Go Profiling
Go has the best built-in profiling ecosystem of any mainstream language. The runtime/pprof and net/http/pprof packages give you CPU, memory, goroutine, block, and mutex profiles with zero external dependencies. The runtime/trace package provides a microsecond-resolution execution trace that shows goroutine scheduling, GC events, and syscalls. This page covers every profiling tool available for Go, from quick command-line profiles to production-grade continuous profiling.

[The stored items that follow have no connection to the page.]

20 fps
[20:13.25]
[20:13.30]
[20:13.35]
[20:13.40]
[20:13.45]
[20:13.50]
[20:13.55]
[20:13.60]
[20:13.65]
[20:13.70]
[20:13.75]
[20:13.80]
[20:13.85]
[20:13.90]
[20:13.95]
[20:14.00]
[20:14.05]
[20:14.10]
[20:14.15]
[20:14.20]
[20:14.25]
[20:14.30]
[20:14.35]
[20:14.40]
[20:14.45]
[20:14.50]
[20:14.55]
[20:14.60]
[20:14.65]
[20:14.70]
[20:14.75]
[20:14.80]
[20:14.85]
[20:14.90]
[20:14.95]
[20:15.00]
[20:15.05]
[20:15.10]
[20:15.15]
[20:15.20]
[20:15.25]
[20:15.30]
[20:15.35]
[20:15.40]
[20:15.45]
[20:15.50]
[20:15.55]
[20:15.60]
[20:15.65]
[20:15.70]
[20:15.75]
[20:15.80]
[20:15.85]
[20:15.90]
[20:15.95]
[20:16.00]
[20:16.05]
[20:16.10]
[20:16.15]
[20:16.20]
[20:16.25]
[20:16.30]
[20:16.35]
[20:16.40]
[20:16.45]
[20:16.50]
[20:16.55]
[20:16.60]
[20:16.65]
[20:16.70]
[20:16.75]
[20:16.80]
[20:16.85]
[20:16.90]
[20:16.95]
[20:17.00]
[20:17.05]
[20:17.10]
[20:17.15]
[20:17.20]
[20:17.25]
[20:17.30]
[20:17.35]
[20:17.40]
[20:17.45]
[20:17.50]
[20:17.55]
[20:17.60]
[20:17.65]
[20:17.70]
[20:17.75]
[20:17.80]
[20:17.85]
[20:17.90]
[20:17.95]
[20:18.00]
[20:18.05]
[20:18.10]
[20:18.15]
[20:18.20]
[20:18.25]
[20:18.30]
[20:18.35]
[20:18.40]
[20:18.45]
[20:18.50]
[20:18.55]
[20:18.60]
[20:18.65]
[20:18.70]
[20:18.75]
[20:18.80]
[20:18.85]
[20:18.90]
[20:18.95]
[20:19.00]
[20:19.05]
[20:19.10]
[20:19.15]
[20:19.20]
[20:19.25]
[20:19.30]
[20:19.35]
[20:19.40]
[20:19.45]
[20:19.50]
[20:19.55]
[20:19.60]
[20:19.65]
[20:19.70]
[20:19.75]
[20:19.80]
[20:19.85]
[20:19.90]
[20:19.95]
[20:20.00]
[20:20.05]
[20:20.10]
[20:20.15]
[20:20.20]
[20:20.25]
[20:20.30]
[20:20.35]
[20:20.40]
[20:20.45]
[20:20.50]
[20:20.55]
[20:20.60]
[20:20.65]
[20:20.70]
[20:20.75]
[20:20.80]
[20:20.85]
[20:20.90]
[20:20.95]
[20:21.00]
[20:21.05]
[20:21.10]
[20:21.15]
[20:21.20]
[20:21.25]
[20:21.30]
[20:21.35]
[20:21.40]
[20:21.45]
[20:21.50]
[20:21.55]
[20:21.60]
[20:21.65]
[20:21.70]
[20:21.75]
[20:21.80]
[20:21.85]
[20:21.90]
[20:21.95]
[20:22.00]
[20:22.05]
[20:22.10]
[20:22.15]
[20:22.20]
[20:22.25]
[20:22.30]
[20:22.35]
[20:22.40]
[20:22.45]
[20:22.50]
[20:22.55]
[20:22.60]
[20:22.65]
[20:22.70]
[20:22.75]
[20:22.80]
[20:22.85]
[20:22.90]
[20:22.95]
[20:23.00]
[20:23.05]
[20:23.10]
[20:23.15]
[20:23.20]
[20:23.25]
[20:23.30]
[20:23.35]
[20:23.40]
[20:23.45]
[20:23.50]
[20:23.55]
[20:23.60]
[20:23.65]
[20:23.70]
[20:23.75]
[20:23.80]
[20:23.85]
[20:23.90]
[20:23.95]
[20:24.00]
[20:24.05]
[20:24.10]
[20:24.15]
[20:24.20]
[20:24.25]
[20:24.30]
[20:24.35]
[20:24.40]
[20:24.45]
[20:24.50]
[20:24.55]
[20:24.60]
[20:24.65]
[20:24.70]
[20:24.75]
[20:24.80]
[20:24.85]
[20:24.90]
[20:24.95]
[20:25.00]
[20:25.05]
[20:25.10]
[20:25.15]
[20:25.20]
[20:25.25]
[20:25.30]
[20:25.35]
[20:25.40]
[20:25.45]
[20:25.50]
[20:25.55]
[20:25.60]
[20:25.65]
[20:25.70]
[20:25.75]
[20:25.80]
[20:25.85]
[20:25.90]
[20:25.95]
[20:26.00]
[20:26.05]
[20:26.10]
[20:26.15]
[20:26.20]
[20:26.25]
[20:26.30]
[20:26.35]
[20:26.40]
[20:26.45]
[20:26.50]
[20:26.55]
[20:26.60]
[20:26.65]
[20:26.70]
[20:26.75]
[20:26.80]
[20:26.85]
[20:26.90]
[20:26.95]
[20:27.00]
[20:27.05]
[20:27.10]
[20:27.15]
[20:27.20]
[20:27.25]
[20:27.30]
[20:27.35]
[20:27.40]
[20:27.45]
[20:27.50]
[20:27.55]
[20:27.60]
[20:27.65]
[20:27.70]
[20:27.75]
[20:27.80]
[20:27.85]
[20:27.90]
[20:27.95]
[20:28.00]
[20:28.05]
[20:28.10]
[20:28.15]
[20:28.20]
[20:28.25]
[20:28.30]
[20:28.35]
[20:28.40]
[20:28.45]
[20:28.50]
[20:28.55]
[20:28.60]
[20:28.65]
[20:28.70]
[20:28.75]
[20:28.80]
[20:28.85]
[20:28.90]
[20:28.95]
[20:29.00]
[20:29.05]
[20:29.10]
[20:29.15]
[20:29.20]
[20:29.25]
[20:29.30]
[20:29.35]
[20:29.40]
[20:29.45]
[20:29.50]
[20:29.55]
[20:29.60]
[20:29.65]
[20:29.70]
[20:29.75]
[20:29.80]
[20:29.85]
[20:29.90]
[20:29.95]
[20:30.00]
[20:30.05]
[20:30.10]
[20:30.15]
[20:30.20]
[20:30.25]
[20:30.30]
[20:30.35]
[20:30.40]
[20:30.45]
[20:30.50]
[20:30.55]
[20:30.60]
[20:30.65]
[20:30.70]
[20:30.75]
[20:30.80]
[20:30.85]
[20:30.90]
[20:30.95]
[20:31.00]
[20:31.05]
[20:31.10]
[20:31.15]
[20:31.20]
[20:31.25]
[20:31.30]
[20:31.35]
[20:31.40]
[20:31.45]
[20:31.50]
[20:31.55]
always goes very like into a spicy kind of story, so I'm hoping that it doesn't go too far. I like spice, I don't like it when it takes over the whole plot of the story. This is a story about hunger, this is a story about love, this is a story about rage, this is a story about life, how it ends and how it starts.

pprof — The Core Profiling Tool
Profile Types
Go's pprof supports six profile types, each answering a different question:
| Profile | What It Measures | When to Use |
|---|---|---|
| CPU | Where CPU time is spent | Application is CPU-bound |
| Heap (alloc_objects) | Where memory is allocated | High allocation rate, GC pressure |
| Heap (inuse_objects) | What is currently in memory | Memory leaks, large RSS |
| Goroutine | All active goroutines and their stacks | Goroutine leaks, deadlocks |
| Block | Where goroutines block on synchronization primitives | Lock contention, channel waits |
| Mutex | Which mutexes are contended | Lock contention in concurrent code |
| Threadcreate | Stack traces of goroutines that created OS threads | Excessive thread creation |
Enabling pprof via HTTP
The simplest way to enable profiling in a Go application is to import net/http/pprof:
package main
import (
"log"
"net/http"
_ "net/http/pprof" // Side-effect import registers pprof handlers
)
func main() {
// Your application setup here
// If you already have an HTTP server, pprof handlers are registered
// on the DefaultServeMux automatically.
// If you don't have an HTTP server, start one on a separate port:
go func() {
log.Println("pprof server listening on :6060")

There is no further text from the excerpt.